L'édition génétique ouvre de nouvelles perspectives
L'équipe a utilisé la technologie d'édition génétique CRISPR (clustered regular interspaced short palindromic repeats) pour étudier la fonction génétique et l'interaction dans la thérapie cellulaire CAR-T. CRISPR a été un outil clé pour identifier la surabondance de la protéine IL-4 dans les cellules CAR-T dysfonctionnelles. CRISPR agit comme des « ciseaux moléculaires » pour couper et modifier avec précision les gènes d'une personne. Dans ce cas, les chercheurs ont utilisé cet outil de haute technologie pour éliminer ou modifier la protéine IL-4 à l'origine du dysfonctionnement des cellules CAR-T.
« Après avoir appliqué la technologie d'édition génétique CRISPR pour éliminer la protéine IL-4 de la cellule, notre équipe a documenté une amélioration significative de la capacité de la thérapie cellulaire CAR-T à reconnaître et à tuer le cancer », explique le Dr Kenderian.
Les chercheurs ont également testé des anticorps monoclonaux pour bloquer ou neutraliser la protéine IL-4. Ils ont découvert qu'ils rajeunissaient également les cellules CAR-T et leur capacité à bloquer le cancer.

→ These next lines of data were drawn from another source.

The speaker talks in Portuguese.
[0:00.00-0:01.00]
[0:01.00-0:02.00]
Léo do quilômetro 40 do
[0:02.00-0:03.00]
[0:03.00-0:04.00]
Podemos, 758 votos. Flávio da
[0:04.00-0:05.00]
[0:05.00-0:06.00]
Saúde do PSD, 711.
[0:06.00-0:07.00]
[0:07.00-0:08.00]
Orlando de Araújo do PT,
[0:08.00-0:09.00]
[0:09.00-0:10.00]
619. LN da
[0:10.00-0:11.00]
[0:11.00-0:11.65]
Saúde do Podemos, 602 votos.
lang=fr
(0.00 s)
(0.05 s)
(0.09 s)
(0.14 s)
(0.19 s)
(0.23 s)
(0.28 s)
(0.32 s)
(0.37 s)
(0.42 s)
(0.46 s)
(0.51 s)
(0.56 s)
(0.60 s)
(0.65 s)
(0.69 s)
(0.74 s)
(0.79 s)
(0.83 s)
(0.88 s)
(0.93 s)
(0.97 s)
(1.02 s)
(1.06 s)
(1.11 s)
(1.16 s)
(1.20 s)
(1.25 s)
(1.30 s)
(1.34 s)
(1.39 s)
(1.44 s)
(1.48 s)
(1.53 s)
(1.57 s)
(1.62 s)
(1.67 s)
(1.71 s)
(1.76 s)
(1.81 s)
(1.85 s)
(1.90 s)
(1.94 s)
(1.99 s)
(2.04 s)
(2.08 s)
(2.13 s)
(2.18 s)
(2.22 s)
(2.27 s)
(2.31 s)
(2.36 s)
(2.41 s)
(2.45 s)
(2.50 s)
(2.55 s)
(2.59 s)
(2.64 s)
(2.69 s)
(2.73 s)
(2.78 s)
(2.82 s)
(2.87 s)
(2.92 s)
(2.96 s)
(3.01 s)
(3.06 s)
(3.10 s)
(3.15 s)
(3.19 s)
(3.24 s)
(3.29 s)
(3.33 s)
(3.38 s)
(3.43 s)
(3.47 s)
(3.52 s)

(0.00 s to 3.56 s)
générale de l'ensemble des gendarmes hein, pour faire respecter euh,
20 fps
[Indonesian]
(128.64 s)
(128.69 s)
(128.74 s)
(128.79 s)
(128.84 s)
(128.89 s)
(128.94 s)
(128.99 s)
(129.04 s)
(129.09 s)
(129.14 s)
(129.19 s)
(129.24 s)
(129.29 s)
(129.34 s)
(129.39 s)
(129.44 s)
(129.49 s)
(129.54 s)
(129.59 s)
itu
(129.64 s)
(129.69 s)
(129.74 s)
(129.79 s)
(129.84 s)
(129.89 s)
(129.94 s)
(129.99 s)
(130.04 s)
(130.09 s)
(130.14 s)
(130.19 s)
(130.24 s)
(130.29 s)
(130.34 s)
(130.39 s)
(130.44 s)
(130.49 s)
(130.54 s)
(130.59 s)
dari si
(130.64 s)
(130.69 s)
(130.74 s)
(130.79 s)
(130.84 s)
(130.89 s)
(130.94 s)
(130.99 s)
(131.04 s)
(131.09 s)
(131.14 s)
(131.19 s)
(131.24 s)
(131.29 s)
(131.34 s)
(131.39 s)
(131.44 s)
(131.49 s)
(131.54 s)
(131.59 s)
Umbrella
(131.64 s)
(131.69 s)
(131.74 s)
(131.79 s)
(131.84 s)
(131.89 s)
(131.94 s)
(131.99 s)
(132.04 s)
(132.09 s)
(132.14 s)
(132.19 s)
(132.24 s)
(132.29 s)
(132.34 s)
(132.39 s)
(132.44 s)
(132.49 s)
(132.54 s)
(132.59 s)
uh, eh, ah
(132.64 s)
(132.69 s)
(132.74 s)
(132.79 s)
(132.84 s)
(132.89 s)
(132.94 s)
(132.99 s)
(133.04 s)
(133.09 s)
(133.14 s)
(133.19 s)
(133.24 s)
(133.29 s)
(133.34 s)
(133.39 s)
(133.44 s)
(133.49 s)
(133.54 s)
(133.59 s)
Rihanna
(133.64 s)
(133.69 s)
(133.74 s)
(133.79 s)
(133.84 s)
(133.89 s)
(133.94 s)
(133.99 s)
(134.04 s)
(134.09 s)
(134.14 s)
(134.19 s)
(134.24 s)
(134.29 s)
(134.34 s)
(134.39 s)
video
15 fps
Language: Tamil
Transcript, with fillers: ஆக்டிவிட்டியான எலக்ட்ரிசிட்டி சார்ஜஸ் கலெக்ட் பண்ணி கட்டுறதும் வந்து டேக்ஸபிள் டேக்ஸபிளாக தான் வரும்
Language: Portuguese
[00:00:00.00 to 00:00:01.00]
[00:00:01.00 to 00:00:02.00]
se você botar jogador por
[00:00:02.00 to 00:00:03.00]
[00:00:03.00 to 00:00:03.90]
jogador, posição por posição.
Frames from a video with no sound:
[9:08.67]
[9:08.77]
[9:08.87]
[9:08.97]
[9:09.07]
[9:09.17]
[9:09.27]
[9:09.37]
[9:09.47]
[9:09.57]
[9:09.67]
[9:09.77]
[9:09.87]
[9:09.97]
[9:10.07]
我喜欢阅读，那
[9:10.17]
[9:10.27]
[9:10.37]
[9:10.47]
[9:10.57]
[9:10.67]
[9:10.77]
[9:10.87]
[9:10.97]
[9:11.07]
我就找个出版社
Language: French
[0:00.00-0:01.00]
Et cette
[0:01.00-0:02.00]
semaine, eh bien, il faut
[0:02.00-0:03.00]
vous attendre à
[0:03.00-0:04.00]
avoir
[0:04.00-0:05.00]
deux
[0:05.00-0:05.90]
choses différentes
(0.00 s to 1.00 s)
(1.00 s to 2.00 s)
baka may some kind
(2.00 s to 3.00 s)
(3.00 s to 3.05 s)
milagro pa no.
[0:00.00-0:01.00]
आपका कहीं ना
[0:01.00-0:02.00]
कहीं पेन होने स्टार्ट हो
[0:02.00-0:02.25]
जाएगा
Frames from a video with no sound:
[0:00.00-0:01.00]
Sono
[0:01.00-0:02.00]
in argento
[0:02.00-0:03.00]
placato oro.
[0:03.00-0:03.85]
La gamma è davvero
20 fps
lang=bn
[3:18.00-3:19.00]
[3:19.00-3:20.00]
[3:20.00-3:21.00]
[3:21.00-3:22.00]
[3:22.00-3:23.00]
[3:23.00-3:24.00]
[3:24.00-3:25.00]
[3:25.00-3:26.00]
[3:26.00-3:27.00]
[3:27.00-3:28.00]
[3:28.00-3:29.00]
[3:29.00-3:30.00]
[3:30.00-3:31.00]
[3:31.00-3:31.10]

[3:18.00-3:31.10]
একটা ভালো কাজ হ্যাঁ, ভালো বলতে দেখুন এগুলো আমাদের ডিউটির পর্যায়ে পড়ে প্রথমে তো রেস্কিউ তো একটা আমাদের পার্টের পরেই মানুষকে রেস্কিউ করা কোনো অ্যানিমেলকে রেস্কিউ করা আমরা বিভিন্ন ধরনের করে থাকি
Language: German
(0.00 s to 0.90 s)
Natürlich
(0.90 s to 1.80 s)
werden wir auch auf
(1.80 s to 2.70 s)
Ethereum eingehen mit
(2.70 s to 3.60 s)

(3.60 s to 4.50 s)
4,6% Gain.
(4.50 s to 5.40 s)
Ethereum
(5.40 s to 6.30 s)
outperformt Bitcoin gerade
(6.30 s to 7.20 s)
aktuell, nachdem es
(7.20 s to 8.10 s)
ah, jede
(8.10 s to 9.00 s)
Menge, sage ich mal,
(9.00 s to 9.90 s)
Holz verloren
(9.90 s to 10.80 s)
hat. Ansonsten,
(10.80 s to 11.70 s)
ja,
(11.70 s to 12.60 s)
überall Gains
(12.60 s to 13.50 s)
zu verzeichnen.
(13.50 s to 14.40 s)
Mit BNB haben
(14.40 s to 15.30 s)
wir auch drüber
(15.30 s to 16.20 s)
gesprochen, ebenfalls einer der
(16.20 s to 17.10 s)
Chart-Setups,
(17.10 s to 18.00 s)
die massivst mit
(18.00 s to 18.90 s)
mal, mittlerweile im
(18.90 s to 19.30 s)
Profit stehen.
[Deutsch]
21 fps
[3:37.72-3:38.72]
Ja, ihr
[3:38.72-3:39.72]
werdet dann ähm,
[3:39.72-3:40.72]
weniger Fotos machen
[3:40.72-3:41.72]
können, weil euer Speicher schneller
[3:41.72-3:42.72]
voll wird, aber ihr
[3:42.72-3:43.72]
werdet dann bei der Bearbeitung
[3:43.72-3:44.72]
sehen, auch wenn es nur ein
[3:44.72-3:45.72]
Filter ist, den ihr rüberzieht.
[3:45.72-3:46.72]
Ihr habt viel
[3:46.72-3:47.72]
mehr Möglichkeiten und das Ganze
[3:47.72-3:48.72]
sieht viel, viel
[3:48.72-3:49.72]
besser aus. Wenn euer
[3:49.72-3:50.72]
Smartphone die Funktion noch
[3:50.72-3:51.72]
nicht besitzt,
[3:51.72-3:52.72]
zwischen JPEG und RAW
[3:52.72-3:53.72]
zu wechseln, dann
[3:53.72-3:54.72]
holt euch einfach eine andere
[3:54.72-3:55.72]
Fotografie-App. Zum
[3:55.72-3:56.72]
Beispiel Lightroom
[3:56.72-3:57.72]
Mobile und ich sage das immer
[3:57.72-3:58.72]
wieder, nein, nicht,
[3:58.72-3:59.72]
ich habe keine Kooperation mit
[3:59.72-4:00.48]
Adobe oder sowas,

Des recherches supplémentaires sont nécessaires pour vérifier les résultats scientifiques de cette étude. Les données de cet article pourraient servir de base aux premiers essais cliniques sur l’homme pour les patients de la Mayo Clinic souffrant d’épuisement des cellules CAR-T.
L'étude a été financée en partie par Kite, une société Gilead, le Mayo Clinic Center for Individualized Medicine, le Mayo Clinic Comprehensive Cancer Center, le Mayo Clinic Center for Regenerative Biotherapeutics, les National Institutes of Health, une subvention du ministère de la Défense, le Minnesota Partnership for Biotechnology and Medical Genomics et la Predolin Foundation. Consultez l'étude pour obtenir la liste complète des auteurs, des informations divulguées et du financement.